Я пожимаю плечами:
– Ты сделала что могла, но я удаляюсь – спешу к вдове Стомарти.
Но от Эммы так легко не отделаешься.
– Мне больше нравится раввин.
Черт! Придется открыть карты. Я окидываю быстрым взглядом отдел и замечаю с некоторым облегчением, что все наши молодые да ранние звезды журналистики сегодня отсутствуют. Это самый большой плюс в работе по воскресеньям – здесь тихо, как в могиле. Эмма хочет отнять у меня мой материал? Что ж, пусть сама над ним парится.
А Эмма, благослови господь ее феминистскую душу, никогда не была репортером. Если судить по натужному синтаксису ее служебных записок, она и поздравительную открытку не сумеет набросать.
Ну, делать нечего.
– Джеймс Стомарти – это Джимми Стома, – говорю я.
Эмма хмурит брови. Она чувствует, что ей следовало бы знать это имя. Но она не собирается показывать свое невежество. Она молча ждет, пока я продолжу.
– Из «Джимми и Блудливых Юнцов», – подсказываю я.
– Ты шутишь!
– Помнишь их песню «Клинический случай»?
– Естественно. – Эмма слегка разворачивается и хищно озирает офисные закутки. Я знаю, что она задумала – отдать Стому другому журналисту и свалить на меня мертвого раввина.
Облом, Эмма. Кроме нас, здесь только одно живое существо – Гриффин, полицейский репортер выходного дня. Гриффину за шестьдесят, суровый тип – голыми руками не возьмешь. Эмма не властна над репортерами криминальной хроники. Гриффин поднимает голову и смотрит сквозь нее, будто она не более чем сигаретный дым.
Эмма хмурится, затем снова поворачивается ко мне:
– Самоубийство, да?
– Не угадала.
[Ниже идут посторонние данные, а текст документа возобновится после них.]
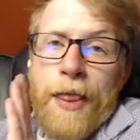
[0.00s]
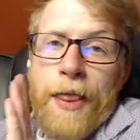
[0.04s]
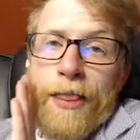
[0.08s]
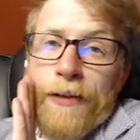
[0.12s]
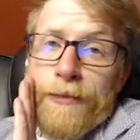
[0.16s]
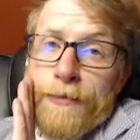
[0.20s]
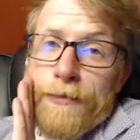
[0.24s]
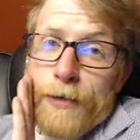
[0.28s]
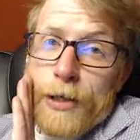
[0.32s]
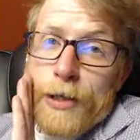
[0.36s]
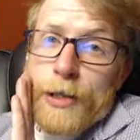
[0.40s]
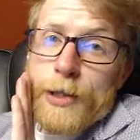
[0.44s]

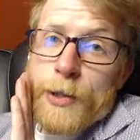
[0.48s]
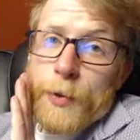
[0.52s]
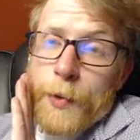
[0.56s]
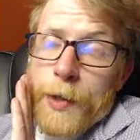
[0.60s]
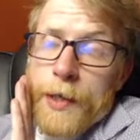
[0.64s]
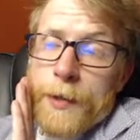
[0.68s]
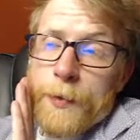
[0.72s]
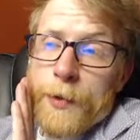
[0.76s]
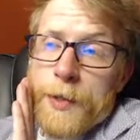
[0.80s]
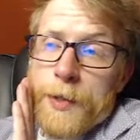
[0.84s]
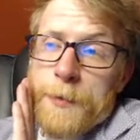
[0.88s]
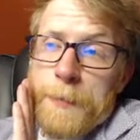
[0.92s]
The first
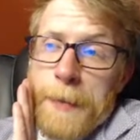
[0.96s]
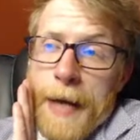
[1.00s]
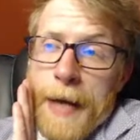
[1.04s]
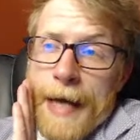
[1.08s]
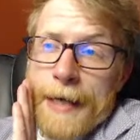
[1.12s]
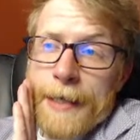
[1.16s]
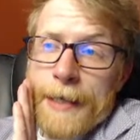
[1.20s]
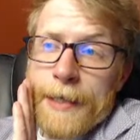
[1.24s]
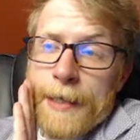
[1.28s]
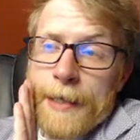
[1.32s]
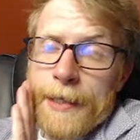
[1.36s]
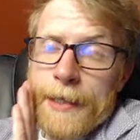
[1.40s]
one was
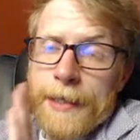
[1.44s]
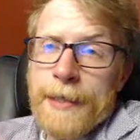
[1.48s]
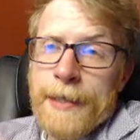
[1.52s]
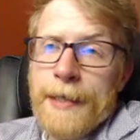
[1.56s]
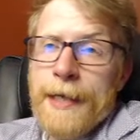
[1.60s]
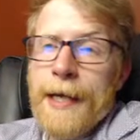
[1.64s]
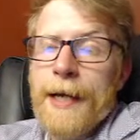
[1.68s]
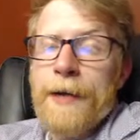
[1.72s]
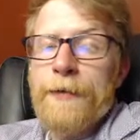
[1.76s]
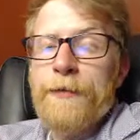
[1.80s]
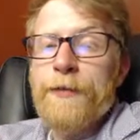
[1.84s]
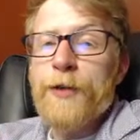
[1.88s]
better,
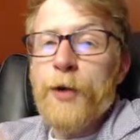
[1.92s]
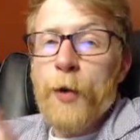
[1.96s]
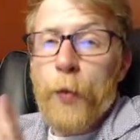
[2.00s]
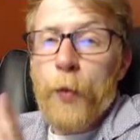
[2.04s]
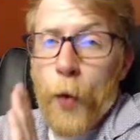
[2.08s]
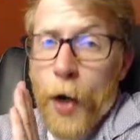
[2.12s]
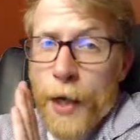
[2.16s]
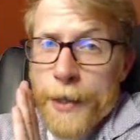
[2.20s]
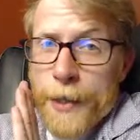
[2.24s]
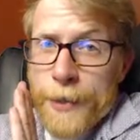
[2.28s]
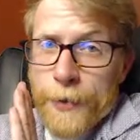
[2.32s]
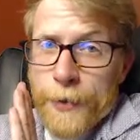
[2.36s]
if you're
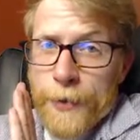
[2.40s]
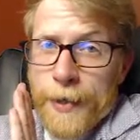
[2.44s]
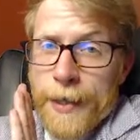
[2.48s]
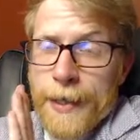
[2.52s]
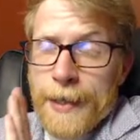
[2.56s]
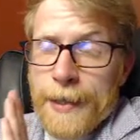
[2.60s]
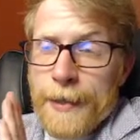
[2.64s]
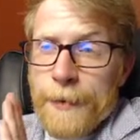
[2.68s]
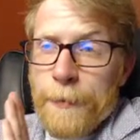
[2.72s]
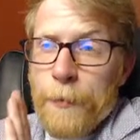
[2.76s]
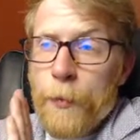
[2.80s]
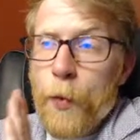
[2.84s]

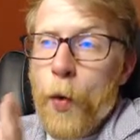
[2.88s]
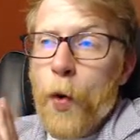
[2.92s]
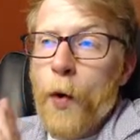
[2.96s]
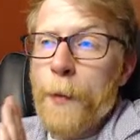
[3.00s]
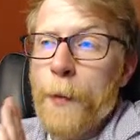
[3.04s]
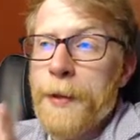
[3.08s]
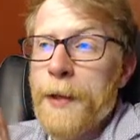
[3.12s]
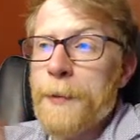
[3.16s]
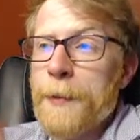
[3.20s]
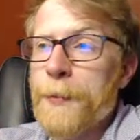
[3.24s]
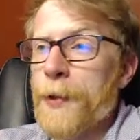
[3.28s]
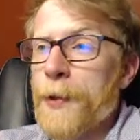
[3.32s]
wondering. More
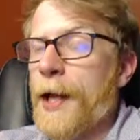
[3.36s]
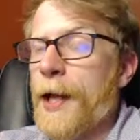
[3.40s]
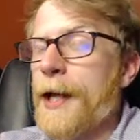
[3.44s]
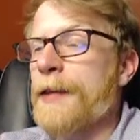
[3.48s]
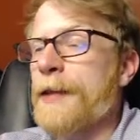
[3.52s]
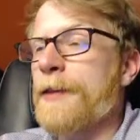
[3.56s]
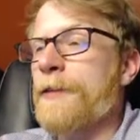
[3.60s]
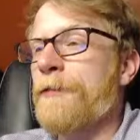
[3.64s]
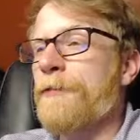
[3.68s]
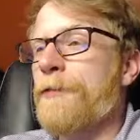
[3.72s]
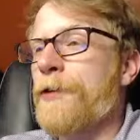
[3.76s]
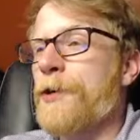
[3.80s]
people
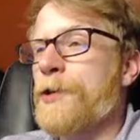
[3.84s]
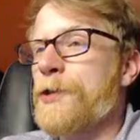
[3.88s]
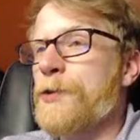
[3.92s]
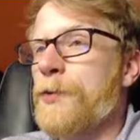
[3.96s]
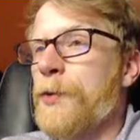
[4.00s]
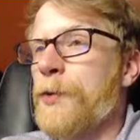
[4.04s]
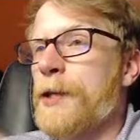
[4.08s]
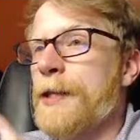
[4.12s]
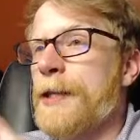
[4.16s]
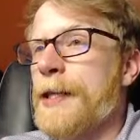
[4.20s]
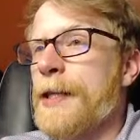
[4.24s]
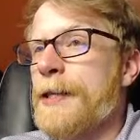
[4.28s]
like the
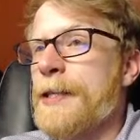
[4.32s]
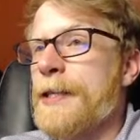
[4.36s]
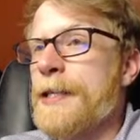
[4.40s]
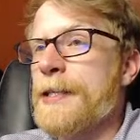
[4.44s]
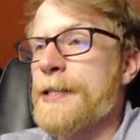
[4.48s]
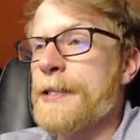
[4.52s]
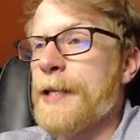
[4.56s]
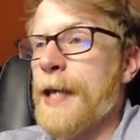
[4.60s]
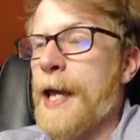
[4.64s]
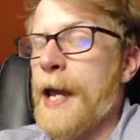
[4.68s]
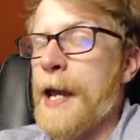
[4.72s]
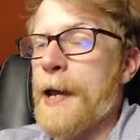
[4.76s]
first one than
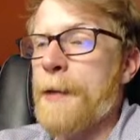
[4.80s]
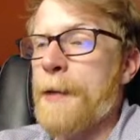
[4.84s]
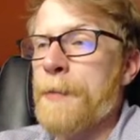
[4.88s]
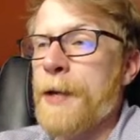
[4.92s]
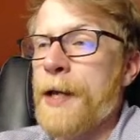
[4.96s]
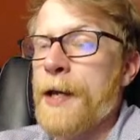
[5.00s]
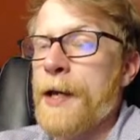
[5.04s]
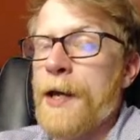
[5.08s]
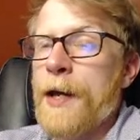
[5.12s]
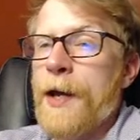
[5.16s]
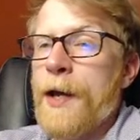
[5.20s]
this game.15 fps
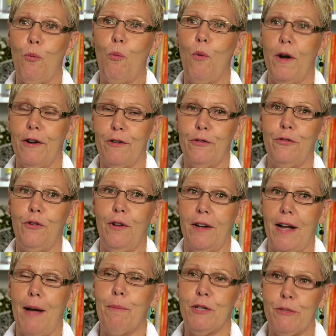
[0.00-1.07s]
wonderful
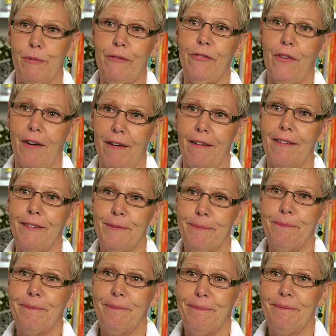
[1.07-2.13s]
accomplishment for her.
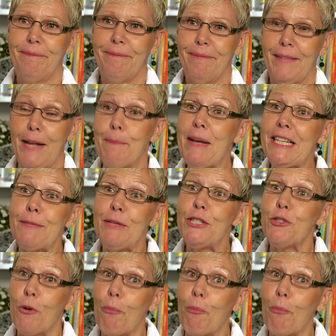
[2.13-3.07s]
It makes me soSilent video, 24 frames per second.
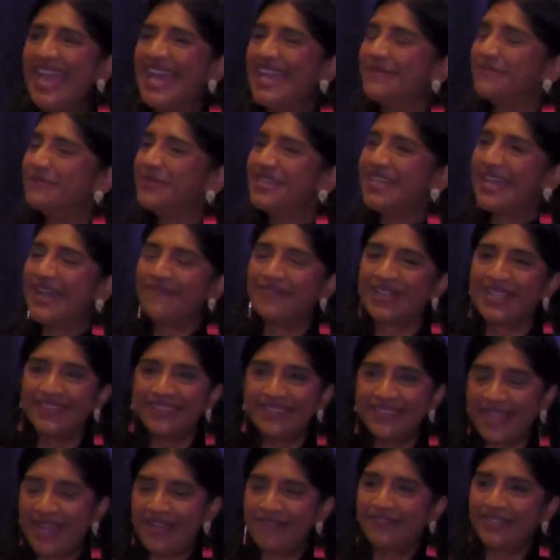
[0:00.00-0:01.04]
And we have a
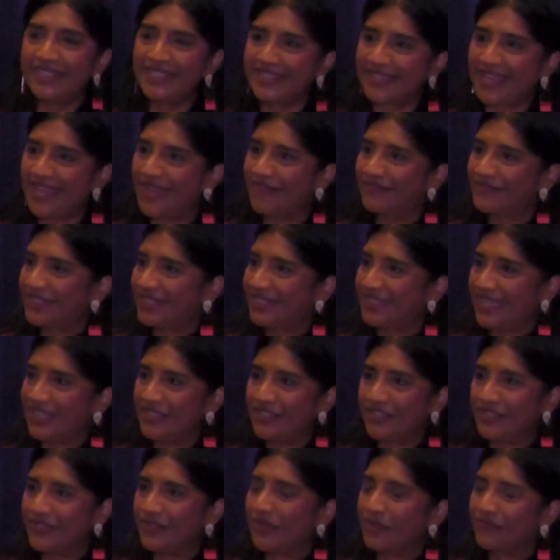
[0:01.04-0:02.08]
lovely
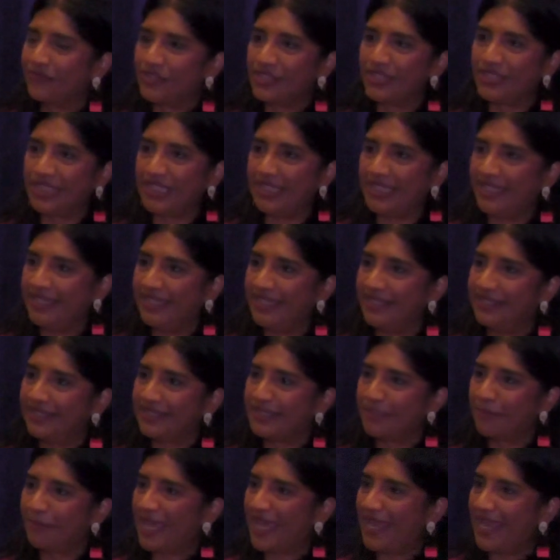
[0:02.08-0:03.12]
conversation over tea, and
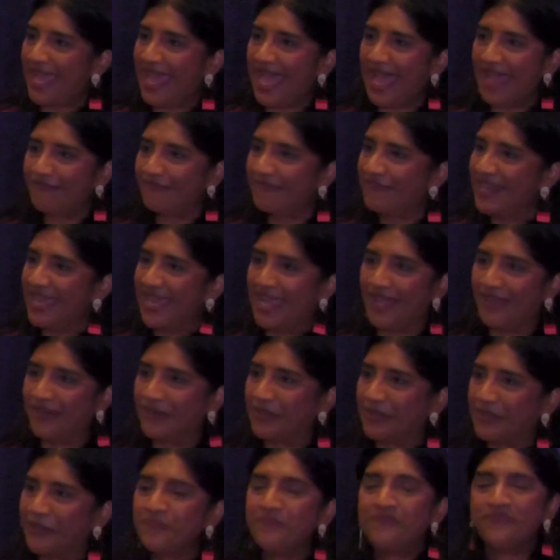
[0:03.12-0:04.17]
it's about a half an
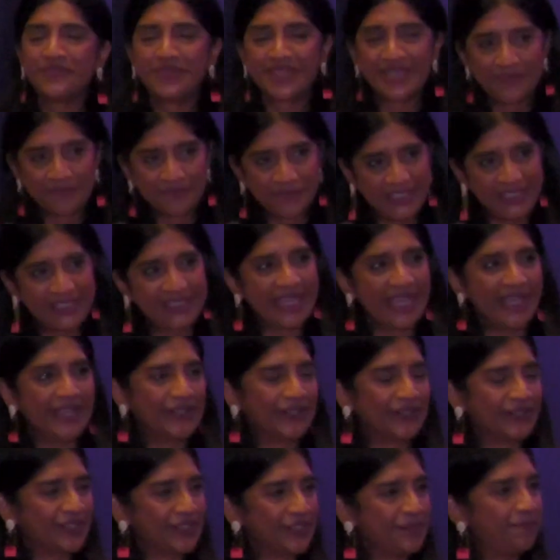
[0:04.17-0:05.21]
hour. We say
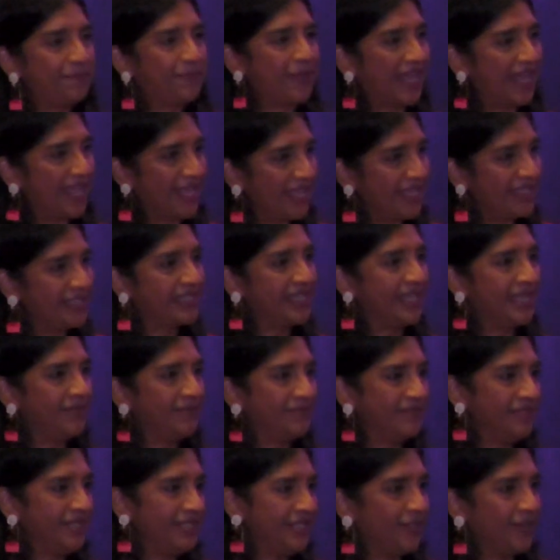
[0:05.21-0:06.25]
our goodbyes,
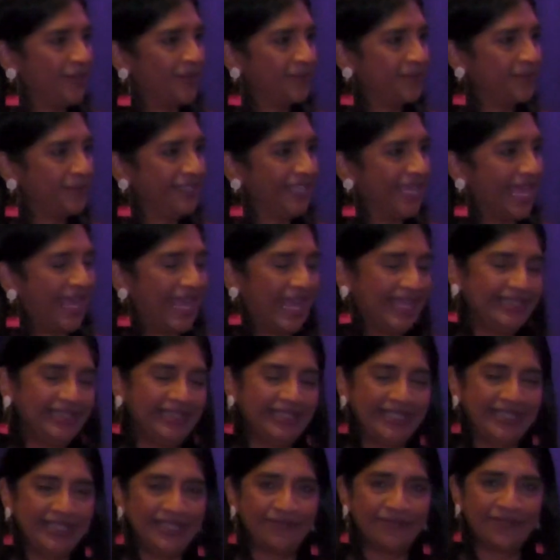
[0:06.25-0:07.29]
and, I
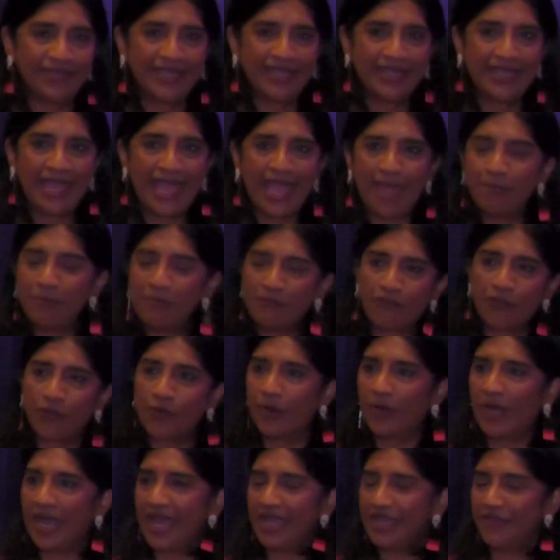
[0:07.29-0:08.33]
leave. And
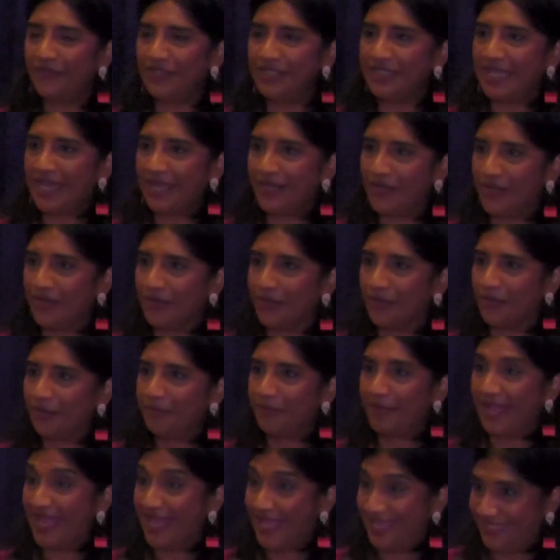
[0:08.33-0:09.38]
before I even get
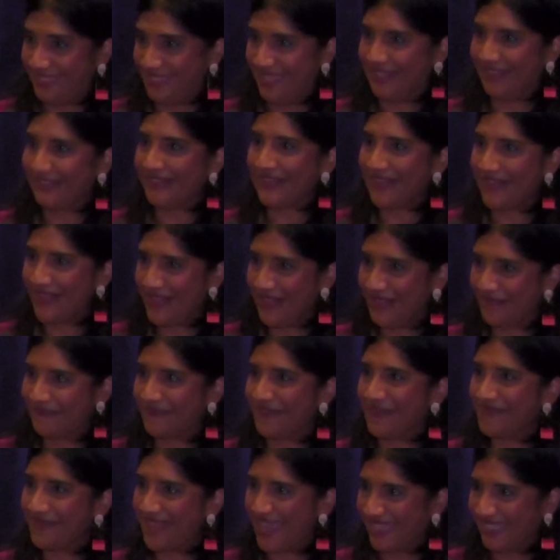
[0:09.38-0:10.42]
home, I get a call
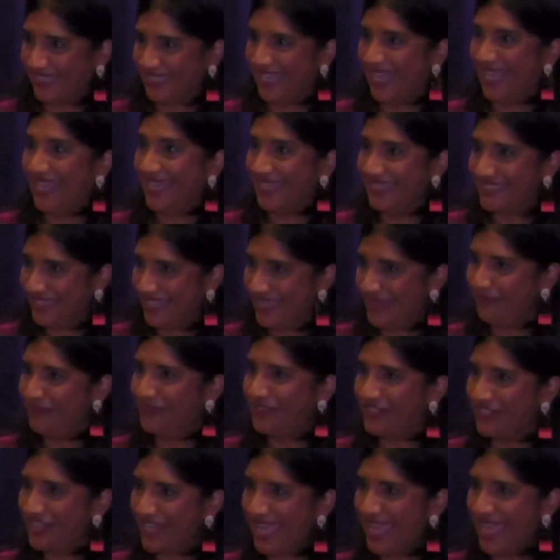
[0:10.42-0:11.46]
from that guy named
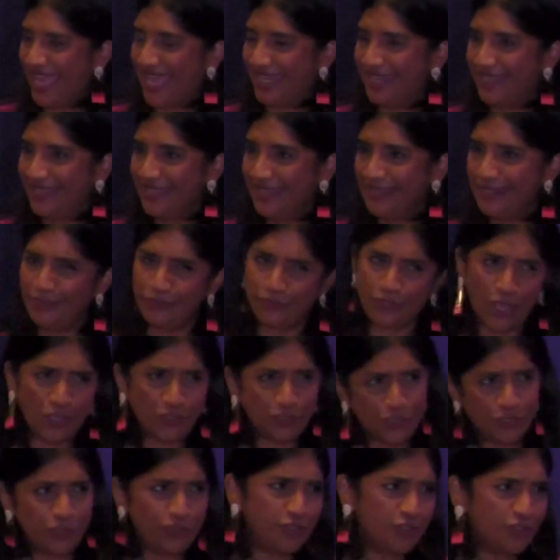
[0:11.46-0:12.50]
Jed. He's
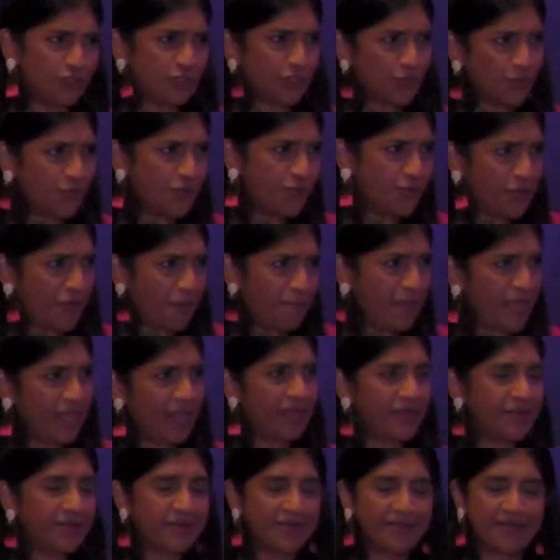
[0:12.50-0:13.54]
like, is this Aruna
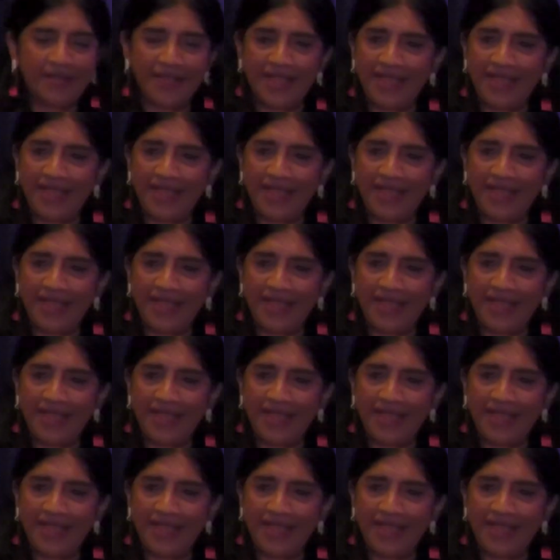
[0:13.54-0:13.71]
Miller?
Несчастный случай.
Скрепя сердце Эмма дает мне пройти.
– Двенадцать дюймов, – резко напоминает она. – И не больше, Джек.
– Вот как мы относимся к умершим рок-звездам, – сухо замечаю я. – Неужели лауреат «Грэмми», чья жизнь трагически оборвалась в тридцать девять, только этого и заслуживает? Дорогуша, уверяю тебя, в «Нью-Йорк Таймс» ему посвятят куда больше двенадцати дюймов.